Latency: I have problems with certain plugins while playing live on my keyboard. Other plugins / plugin combinations run fine. This seems to be somewhat independent of CPU load, probably because I'm not a good keyboard player and usually record with most tracks on mute and click on.
 
Dropouts: I'm getting issues when one (1) single plugin goes above 50% CPU load, spiking is what they say. Those issues tend to produce quite dramatic results, from ASIO driver obviously crashing (constant noise on master channel at max volume) up to complete system lockup in extreme cases. There's not many instruments that manage to do that, but Falcon is definitely one of them, e.g. MultiGranular Srub / Strech IRCAM with oversampling.
 
Note: IRCAM is something like e.g. Radius, a CPU-intensive algorithm for pitch-shifting and time-stretching.
2017/06/01 18:19:49
dwardzala
Two things:
First are you using plug-ins with look ahead capability or other processing that is not meant for tracking purposes/low latency situations?
 
Second, testing done by an audio computer builder expert (Jim R.) has shown that a lot of the first gen Ryzen motherboards are not designed to handle low latency audio.
2017/06/01 19:10:56
occide
Sorry I disagree with "Uncle Bob"s opinion. If you (or he) think it's true, some data would be nice. What was tested? Which CPUs, which mainboards, which chipsets, what DRAM, which soundcard(s), which software, which plugins... you get the idea. How was it measured? Against what was it compared?
 
So if anyone has a thing or two to say on the actual topic that would be great. I'm starting to wonder why I still come to this board. Slowly but surely getting hilarious.
2017/06/01 19:29:04
glennstanton
here's Jim's testing: http://forum.cakewalk.com/i76850k-vs-i77700k-vs-Ryzen-1800x-m3578609.aspx
 
on the Delta 44 concern - i have both a Delta 66 and Delta 1010LT card and the older driver has some latency which bugs me during tracking but during mix time i set the buffers way up and don't worry about it.
2017/06/01 21:16:59
Vilovilo
Hi,
For what I know:Concerning latency with plug-ins, you have got a knob in Sonar's task bar labeled :" PDC" you should disable it when you instentiate plug-ins with look ahead behavior,it has something to see with delay compensation and you should hear your midi controler work in the right timing with this status off.

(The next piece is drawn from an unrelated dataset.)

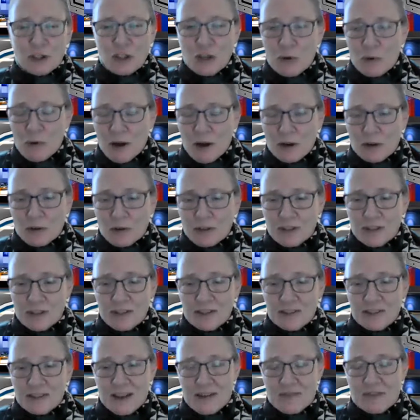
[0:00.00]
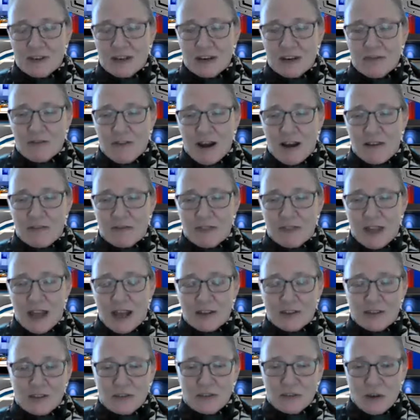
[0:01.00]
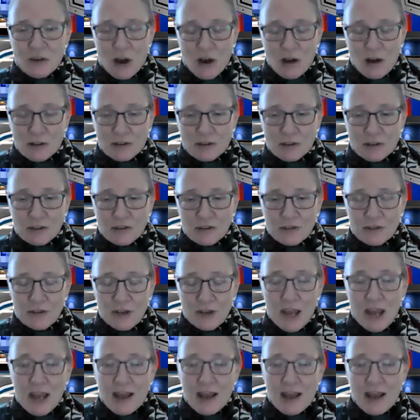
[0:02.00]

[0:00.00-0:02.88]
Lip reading: $275,000,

Then ,your soundcard seems to be pci based and you should have better results with a pcie based card.
Rme hdspe aio is good bargain here in Europa on the second hand market,Marian is also a good brand and It seems that Lynx cards are well placed in terms of prices in United-States.
Hope it helps.
2017/06/01 21:52:49
dwardzala
To answer your interface question - there are a ton of threads talking about this in this subforum.  However, I would recommend a focusrite 2i2 if you want an interface with good Win10 drivers and low latency.  I am recommending that based on what I have read here and elsewhere (I don't have that interface.)
 
Again, what plug ins are you using that are causing  the issue and are they intended for mixing (i.e. they create high latency)?
 
And regarding "Uncle Bob" - he is one of the most helpful people on this forum regarding computers and fixing latency issues.  That comment is a little offensive.  If he happens to pop in here to help you, he might just see your comment and pop back out.
 
 
2017/06/01 23:03:07
Cactus Music
Actually Focurite Scarletts are not good performers compared to Motu or RME.